DATA EXCERPTS Block Start
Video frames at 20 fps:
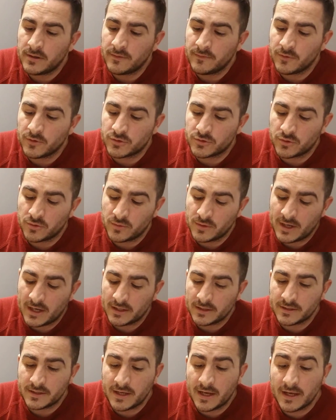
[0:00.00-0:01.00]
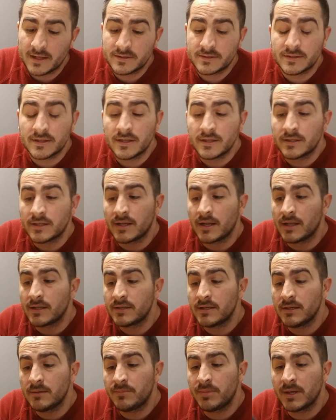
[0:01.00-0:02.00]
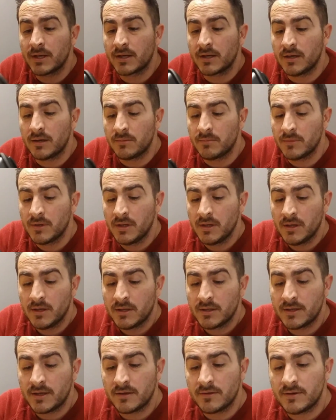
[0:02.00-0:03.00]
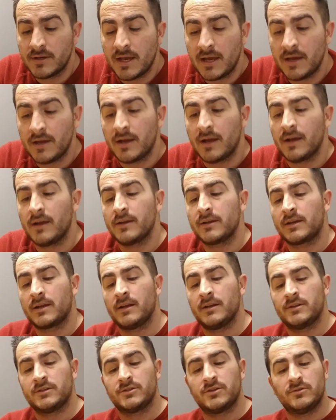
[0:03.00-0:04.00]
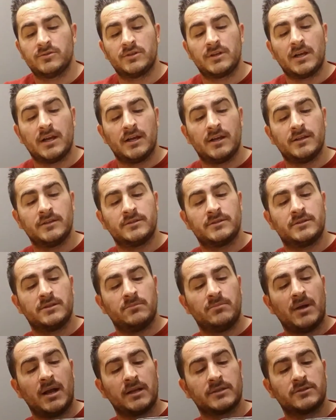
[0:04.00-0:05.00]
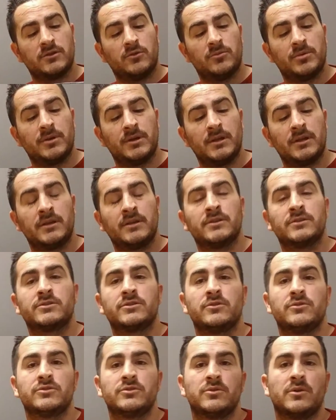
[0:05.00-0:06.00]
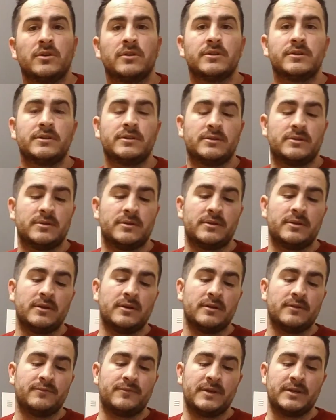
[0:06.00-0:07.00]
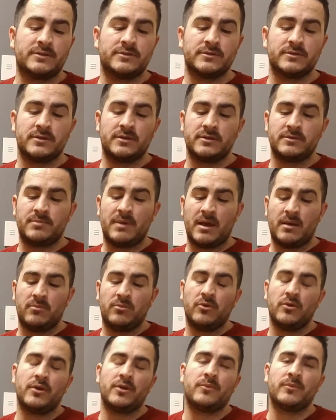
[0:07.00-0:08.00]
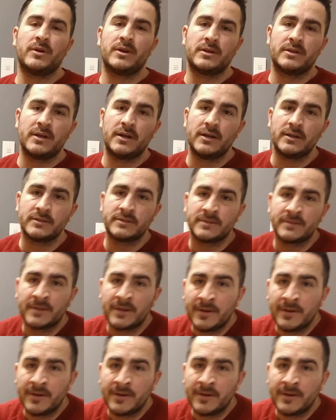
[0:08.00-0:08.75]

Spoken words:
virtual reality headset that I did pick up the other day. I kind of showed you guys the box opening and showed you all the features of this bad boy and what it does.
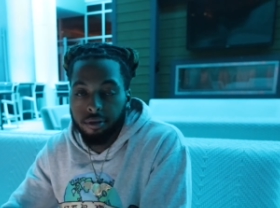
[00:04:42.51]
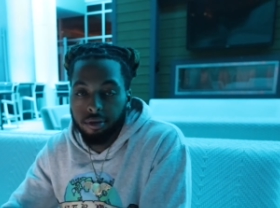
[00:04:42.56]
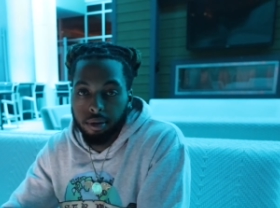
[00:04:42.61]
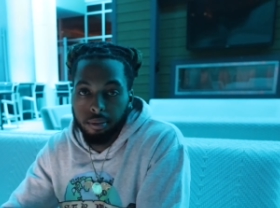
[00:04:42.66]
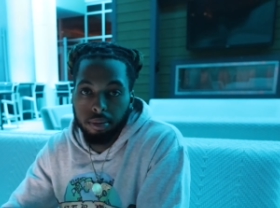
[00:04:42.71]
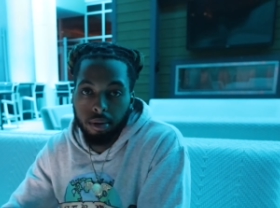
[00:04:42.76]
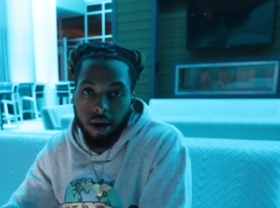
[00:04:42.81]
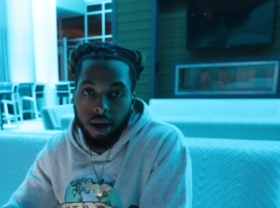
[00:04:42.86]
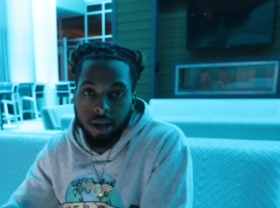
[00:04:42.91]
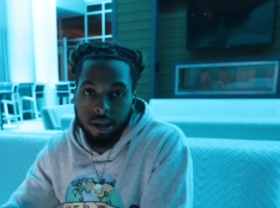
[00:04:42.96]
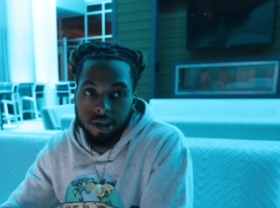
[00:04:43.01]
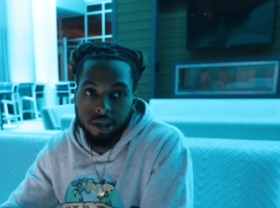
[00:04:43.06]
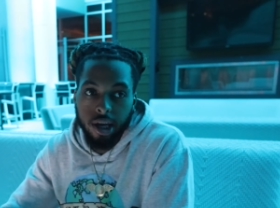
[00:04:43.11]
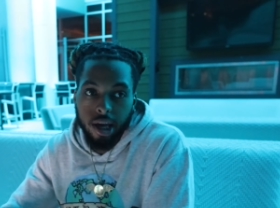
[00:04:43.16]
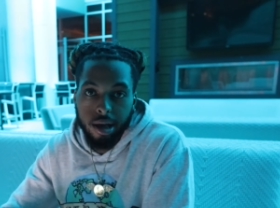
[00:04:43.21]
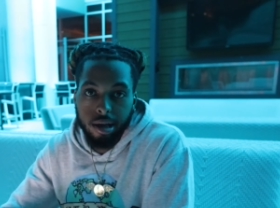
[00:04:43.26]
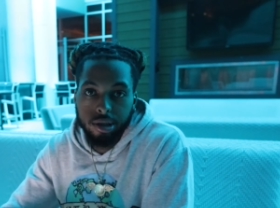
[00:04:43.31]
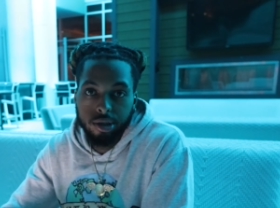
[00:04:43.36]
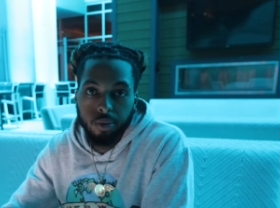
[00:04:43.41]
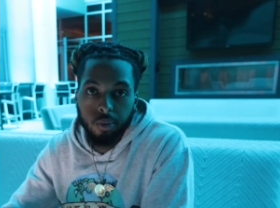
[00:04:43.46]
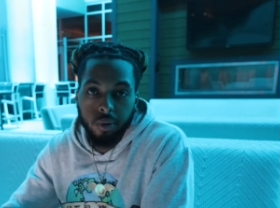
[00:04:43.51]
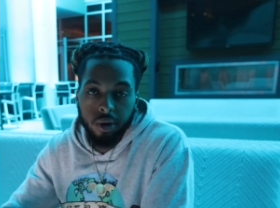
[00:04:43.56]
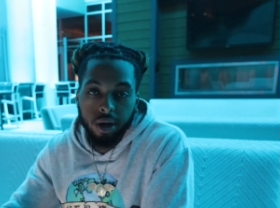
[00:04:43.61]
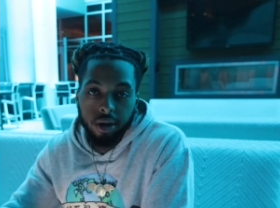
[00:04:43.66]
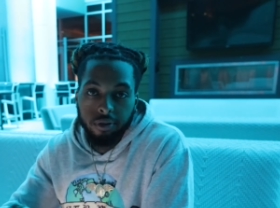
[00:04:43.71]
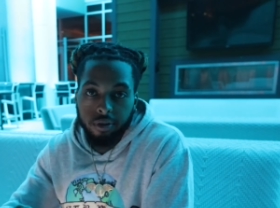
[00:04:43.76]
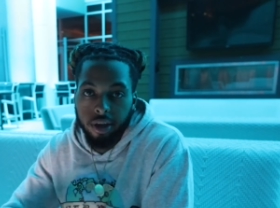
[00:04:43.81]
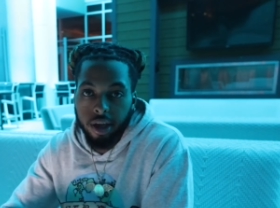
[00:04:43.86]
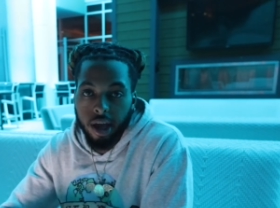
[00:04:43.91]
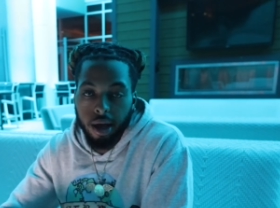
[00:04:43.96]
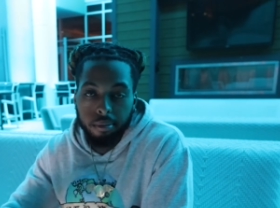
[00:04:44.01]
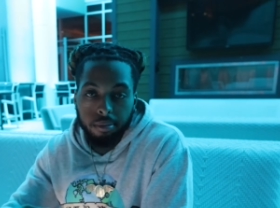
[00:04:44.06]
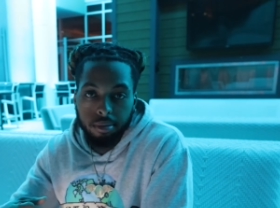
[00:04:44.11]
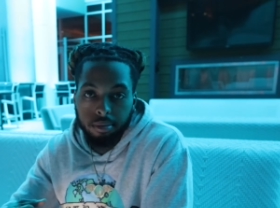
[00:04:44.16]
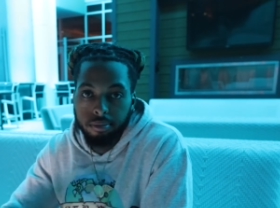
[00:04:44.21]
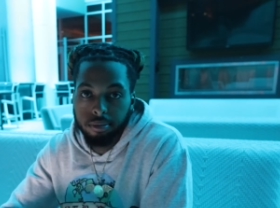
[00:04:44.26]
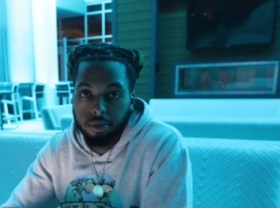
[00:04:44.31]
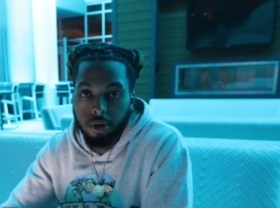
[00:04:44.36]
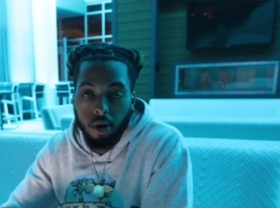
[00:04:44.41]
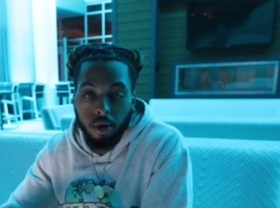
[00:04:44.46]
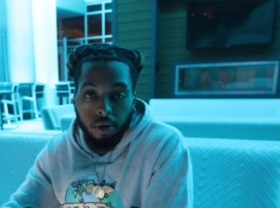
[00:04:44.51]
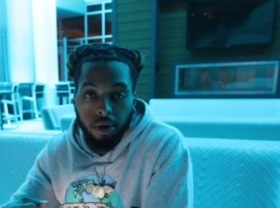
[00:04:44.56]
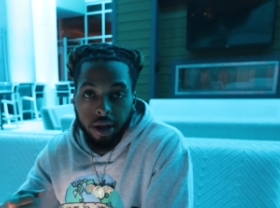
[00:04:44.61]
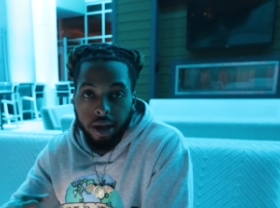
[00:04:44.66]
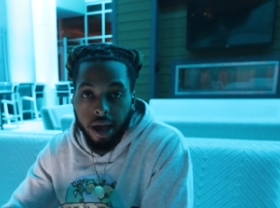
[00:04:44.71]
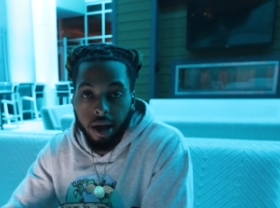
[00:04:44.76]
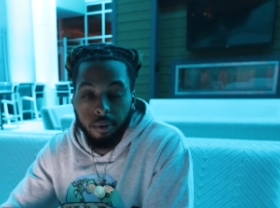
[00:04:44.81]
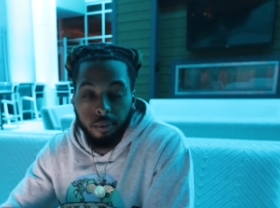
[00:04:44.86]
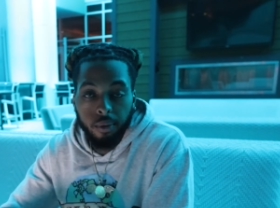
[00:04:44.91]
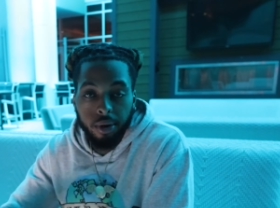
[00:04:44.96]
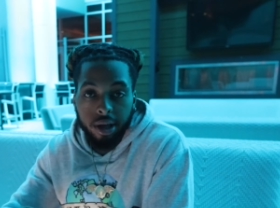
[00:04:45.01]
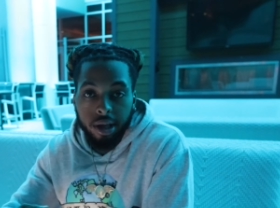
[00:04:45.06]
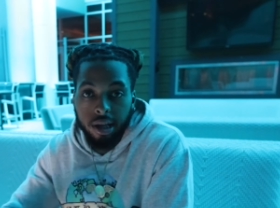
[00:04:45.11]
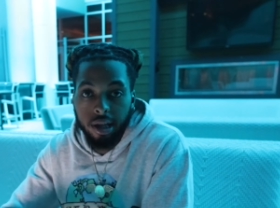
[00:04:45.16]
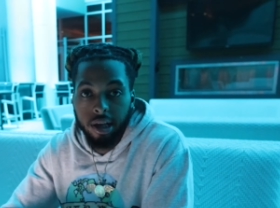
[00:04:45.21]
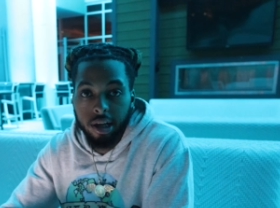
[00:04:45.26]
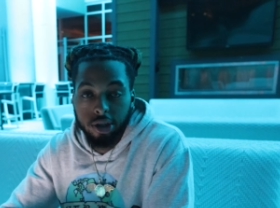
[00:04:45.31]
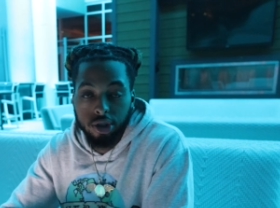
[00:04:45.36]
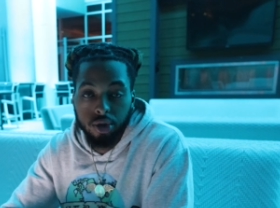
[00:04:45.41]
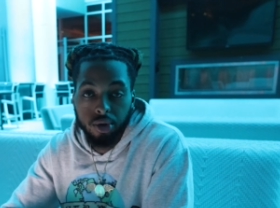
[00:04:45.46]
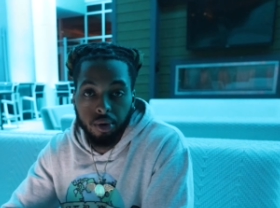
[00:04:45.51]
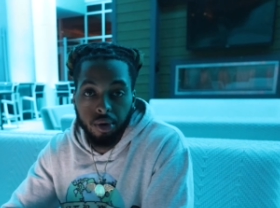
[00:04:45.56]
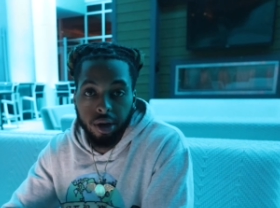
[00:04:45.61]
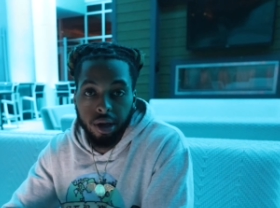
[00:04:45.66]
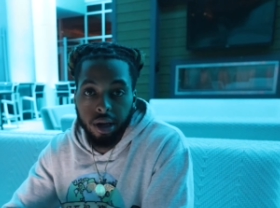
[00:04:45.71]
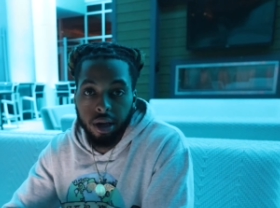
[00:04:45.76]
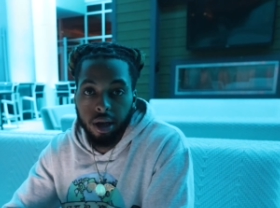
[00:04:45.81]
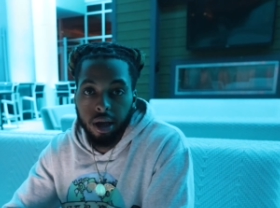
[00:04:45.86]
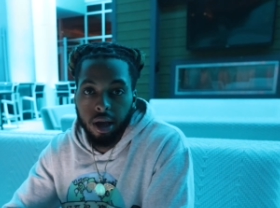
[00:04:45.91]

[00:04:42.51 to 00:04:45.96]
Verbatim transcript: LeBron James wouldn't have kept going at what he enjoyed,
DATA EXCERPTS Block End
Write out all the entries word for word, but skip any images.

Video frames at 20 fps:
[0:00.00-0:01.00]
[0:01.00-0:02.00]
[0:02.00-0:03.00]
[0:03.00-0:04.00]
[0:04.00-0:05.00]
[0:05.00-0:06.00]
[0:06.00-0:07.00]
[0:07.00-0:08.00]
[0:08.00-0:08.75]

Spoken words:
virtual reality headset that I did pick up the other day. I kind of showed you guys the box opening and showed you all the features of this bad boy and what it does.
[00:04:42.51]
[00:04:42.56]
[00:04:42.61]
[00:04:42.66]
[00:04:42.71]
[00:04:42.76]
[00:04:42.81]
[00:04:42.86]
[00:04:42.91]
[00:04:42.96]
[00:04:43.01]
[00:04:43.06]
[00:04:43.11]
[00:04:43.16]
[00:04:43.21]
[00:04:43.26]
[00:04:43.31]
[00:04:43.36]
[00:04:43.41]
[00:04:43.46]
[00:04:43.51]
[00:04:43.56]
[00:04:43.61]
[00:04:43.66]
[00:04:43.71]
[00:04:43.76]
[00:04:43.81]
[00:04:43.86]
[00:04:43.91]
[00:04:43.96]
[00:04:44.01]
[00:04:44.06]
[00:04:44.11]
[00:04:44.16]
[00:04:44.21]
[00:04:44.26]
[00:04:44.31]
[00:04:44.36]
[00:04:44.41]
[00:04:44.46]
[00:04:44.51]
[00:04:44.56]
[00:04:44.61]
[00:04:44.66]
[00:04:44.71]
[00:04:44.76]
[00:04:44.81]
[00:04:44.86]
[00:04:44.91]
[00:04:44.96]
[00:04:45.01]
[00:04:45.06]
[00:04:45.11]
[00:04:45.16]
[00:04:45.21]
[00:04:45.26]
[00:04:45.31]
[00:04:45.36]
[00:04:45.41]
[00:04:45.46]
[00:04:45.51]
[00:04:45.56]
[00:04:45.61]
[00:04:45.66]
[00:04:45.71]
[00:04:45.76]
[00:04:45.81]
[00:04:45.86]
[00:04:45.91]

[00:04:42.51 to 00:04:45.96]
Verbatim transcript: LeBron James wouldn't have kept going at what he enjoyed,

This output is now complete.